Kovac wollte mit dem Volkswagen-Club um Titel mitspielen oder ihn zumindest in einen Europapokal-Wettbewerb zurückführen. Nach nicht einmal zwei Jahren aber übergibt er eine für mehr als 70 Millionen Euro verstärkte Mannschaft nun als Abstiegskandidat an einen noch nicht bekannten Nachfolger.

Nur zwei Siege in den letzten 20 Ligaspielen

«Wir bedauern die Entwicklung und halten es für erforderlich, der Mannschaft jetzt einen neuen Impuls zu geben, um die Situation zu stabilisieren», sagte Geschäftsführer Marcel Schäfer. Eigentlich wollten er und der VW-dominierte Aufsichtsrat diese Saison gerne mit Kovac beenden und erst im Sommer einen neuen Trainer installieren. Doch die Macht des Faktischen wurde nach dem Augsburg-Spiel zu stark.

Der VfL hat nur zwei der vergangenen 20 Ligaspiele gewonnen und ist im gesamten Kalenderjahr 2024 noch sieglos. Der Vorsprung auf den Relegationsplatz schmolz an diesem 26. Spieltag auf sechs Punkte zusammen. Bitter für Kovac ist, dass die Niederlage gegen Augsburg durch einen völlig überzogenen Platzverweis beim Stand von 1:0 für Wolfsburg begünstigt wurde. Aber auch das ging angesichts einer monatelangen Fehlentwicklung nicht mehr als mildernder Umstand durch.

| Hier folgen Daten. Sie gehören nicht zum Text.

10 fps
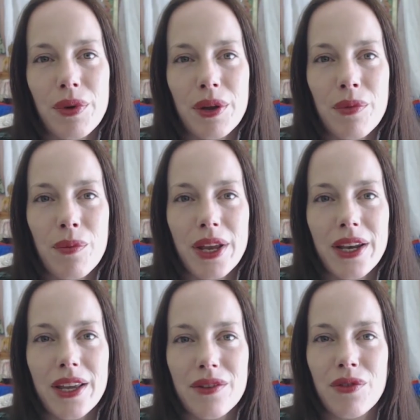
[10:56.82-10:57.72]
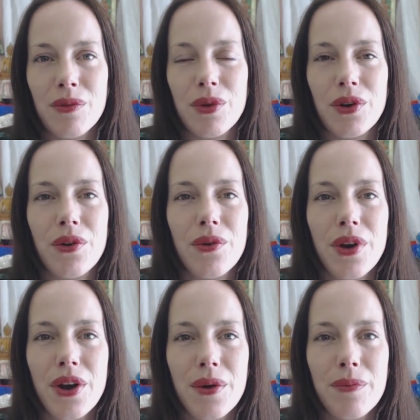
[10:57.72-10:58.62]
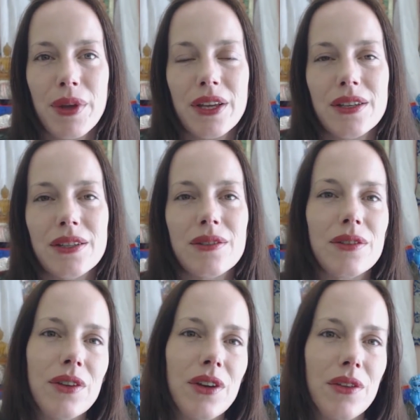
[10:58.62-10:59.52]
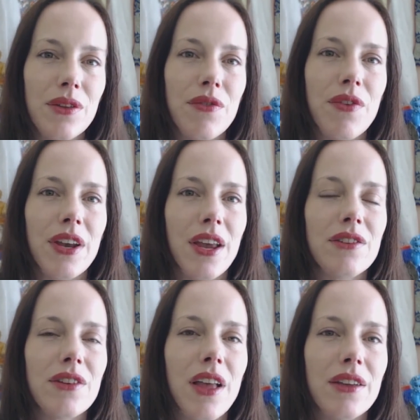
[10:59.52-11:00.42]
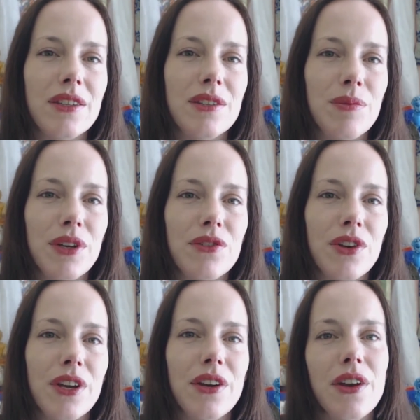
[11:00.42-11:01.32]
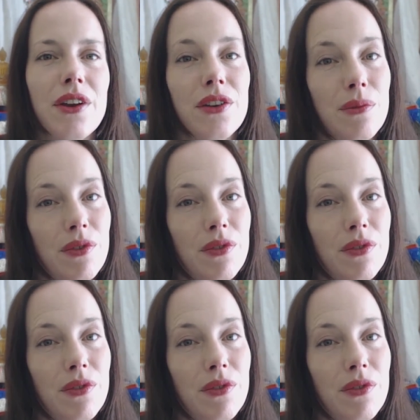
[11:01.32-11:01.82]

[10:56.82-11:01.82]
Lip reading: bring more money in from your career, because, your financial house is being triggered here and your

Kovac ist nicht der erste namhafte Trainer, der in Wolfsburg hohe Ziele verfehlt. Das passierte vor ihm auch schon Mark van Bommel, Andries Jonker oder dem früheren englischen Nationalcoach Steve McClaren. Doch bei dem 52-Jährigen war die Diskrepanz zwischen Erwartetem und Erreichtem besonders groß.

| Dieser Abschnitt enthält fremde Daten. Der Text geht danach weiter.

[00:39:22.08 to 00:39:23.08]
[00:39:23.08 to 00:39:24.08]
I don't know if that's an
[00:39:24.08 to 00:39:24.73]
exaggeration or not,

Als Kovac 2022 zum VfL kam, galt er als potenzieller Premier-League-Coach, der zuvor die enorme Entwicklung von Eintracht Frankfurt angeschoben, mit Bayern München das Double gewonnen und den französischen Club AS Monaco in die Champions-League-Qualifikation geführt hatte. Doch was er auch tat in Wolfsburg – es geriet sehr schnell an Grenzen.

Auch die Co-Trainer müssen den Club verlassen

Seiner Mannschaft brachte er Fitness und Laufstärke bei – mehr aber auch nicht. Rhetorisch reduzierte er die lange Misserfolgsserie auf die Faktoren Glück und Pech. Es ist Kovac‘ größtes Verdienst in Wolfsburg, bis dato kaum bekannte Spieler wie Felix Nmecha und Micky van de Ven so vorangebracht zu haben, dass der VfL sie im vergangenen Sommer für 70 Millionen Euro verkaufte. Das wog die fehlende spielerische Weiterentwicklung am Ende aber nicht auf.

«Natürlich bin vor allem ich als Cheftrainer enttäuscht darüber, dass es uns nicht gelungen ist, trotz vielversprechender Ansätze den Turnaround zu schaffen», wurde Kovac noch einmal in einer Mitteilung des Clubs zitiert. Mit ihm müssen auch sein Bruder Robert und der zweite Co-Trainer Aaron Briggs gehen.

Der VfL steht nun vor der Entscheidung, sofort einen neuen Chefcoach oder erst noch eine Interimslösung bis zum Saisonende zu präsentieren. Zumindest zwei Kandidaten wären sofort verfügbar: der Däne Bo Svensson (zuletzt Mainz 05) und der Österreicher Ralph Hasenhüttl (zuletzt FC Southampton). Auch Matthias Jaissle vom Club Al-Ahli in Saudi-Arabien wird als Kovac-Nachfolger gehandelt.